How to treat arthritis in the finger joint

The joints in the fingers are the most delicate parts of the body that can be affected by arthritis. When osteoarthritis develops in these joints, they can cause pain and eventually loss of function and deformity of the affected area.

Symptoms of arthritis in the finger joint

  • Dull and burning sensation in the fingers.
  • The tissues that line the joint are swollen caused by excessive stress or injury.
  • Stiffness of the joints especially in the morning because the joint is not moved or used for several hours.
  • The ligaments and tissues that hold the joints in place eventually become weak and result to the deformities in the fingers and hands.

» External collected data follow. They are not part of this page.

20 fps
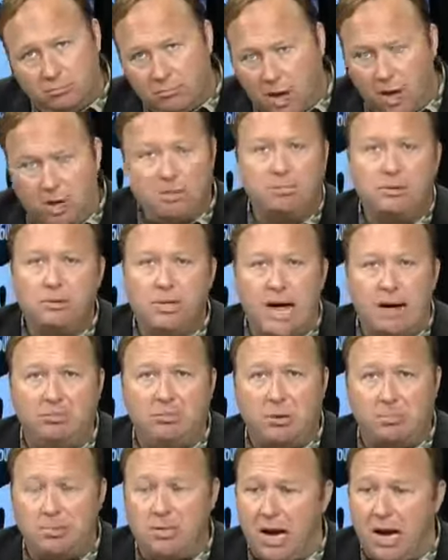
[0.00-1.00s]
multiple
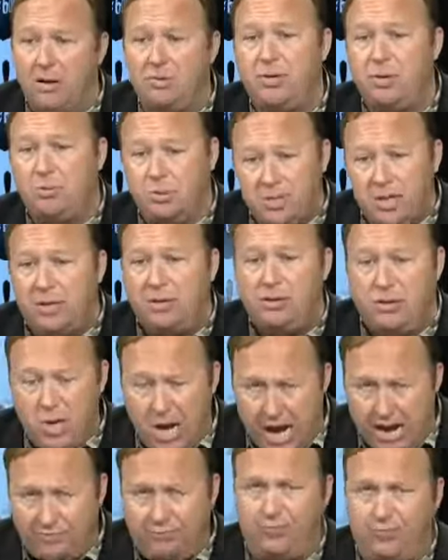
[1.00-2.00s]
types of hepatitis. It was a
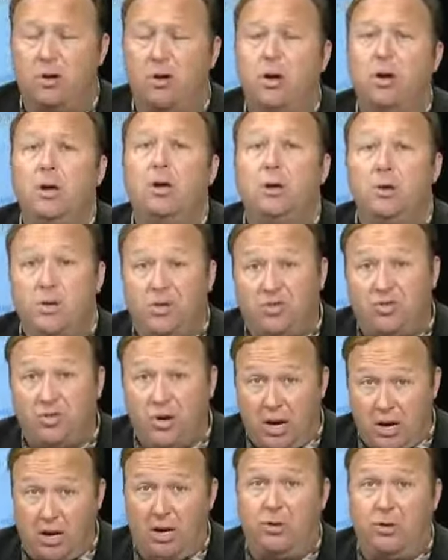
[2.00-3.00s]
death
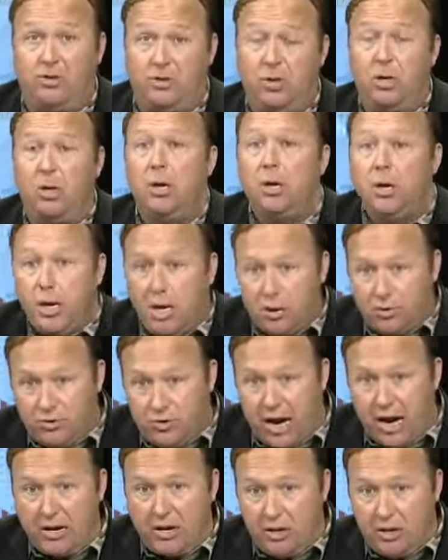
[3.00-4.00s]
sentence
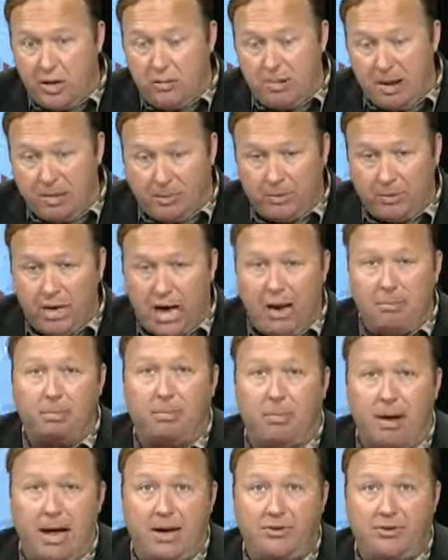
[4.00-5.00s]
injected into people with
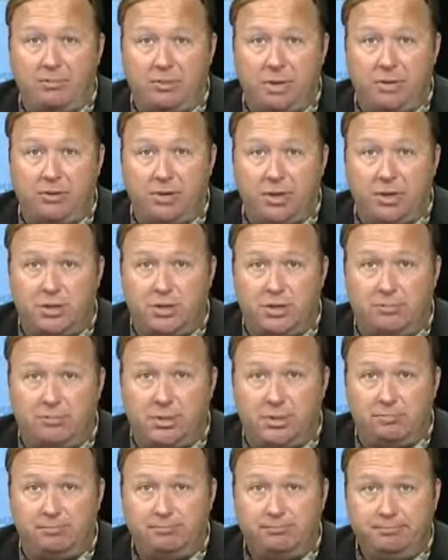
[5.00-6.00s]
compromised immune
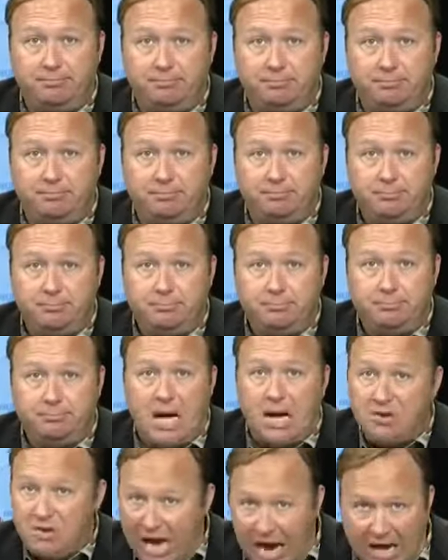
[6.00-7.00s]
systems.
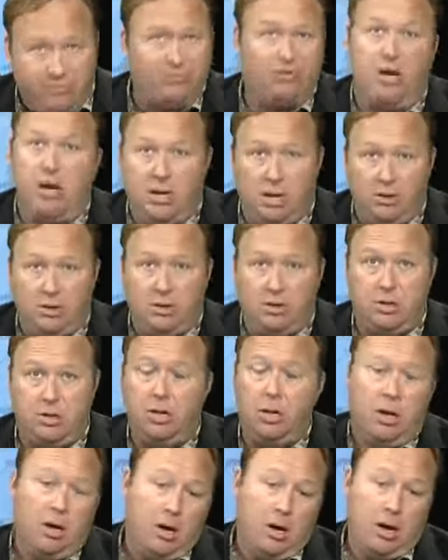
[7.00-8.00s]
A death sentence.
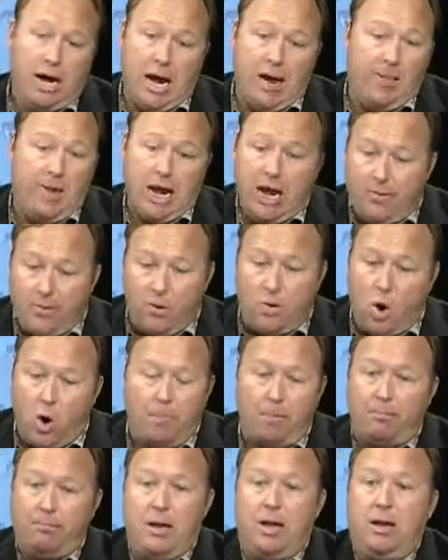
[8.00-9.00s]
And they had the
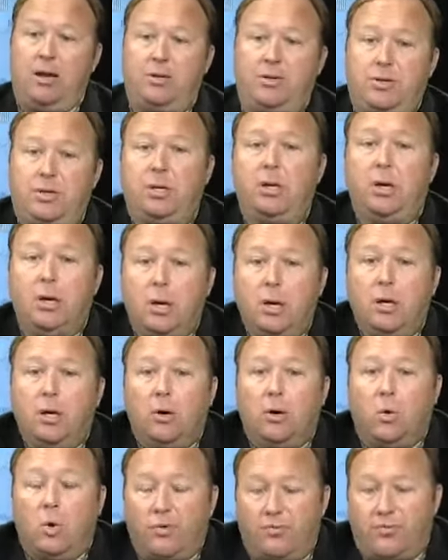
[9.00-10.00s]
corporate minutes
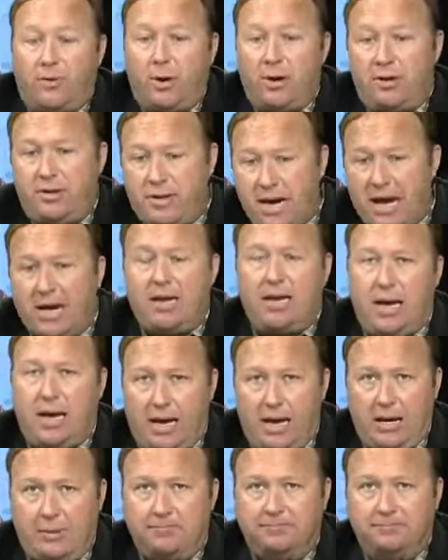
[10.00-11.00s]
where for a
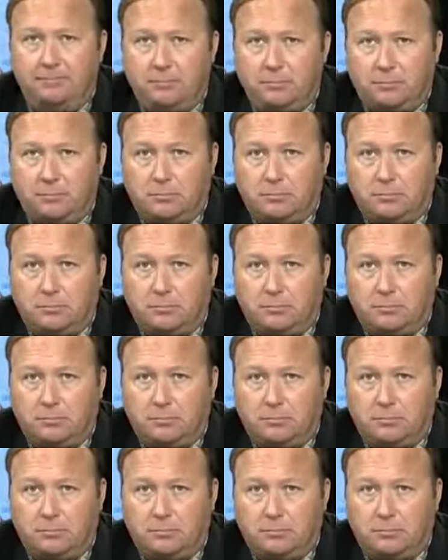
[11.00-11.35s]
decade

    Dull and burning sensation in the fingers.

  • When the joint is damaged, the tissues and ligaments found around the affected area are inflamed and warm along with redness around the affected area.
  • Cysts develop in the affected hands. The cysts look like small dents or ridges on the fingers. They usually form at the end of the finger and under fingernail. The cysts are usually ¼ inch in size and usually develop in older people. The cysts look like a “pearl” on the top of the hand near the nail.
  • Bone spurs can also develop in the joint of the fingers and prevents the joints from functioning properly.


  • Take a rest and minimize using the fingers for at least a few days. Wear a finger splint to relax the joint and minimize unnecessary movements and for fast healing of the condition.
  • Take over-the-counter pain medication such as ibuprofen every 4-6 hours until inflammation and pain are reduced.
  • Elevate the affected finger above the level of the heart to lessen the swelling and pain.
  • Apply an ice pack directly on the affected fingers so that the source of pain is compressed for at least 15-20 minutes every 3-4 hours for the first 48-72 hours until the inflammation is minimized.
  • When the inflammation is reduced, apply a heating pad on the affected area several times every day for increased blood flow in the area.
  • When inflammation is reduced, gently bend the end and the middle joints of the fingers and keep the knuckles and wrist straight and then straighten them back. Repeat the process at least 10 times.
  • Perform simple exercises for the finger to prevent the joints from stiffening. Squeeze a rubber ball or a foam ball using the hand. Another way is holding the hand infront of the body with fingers spread open and try bending each finger one by one toward the palm and up again.
  • Wear gloves when cleaning chores. Arthritic fingers are numb and cannot feel hot or cold cleansers that cause irritation and damage the skin. Use therapeutic or driving gloves during winter to give protection and support for the tendons and ligaments of the fingers. When gardening, always use outdoor gloves to prevent injuring the knuckles.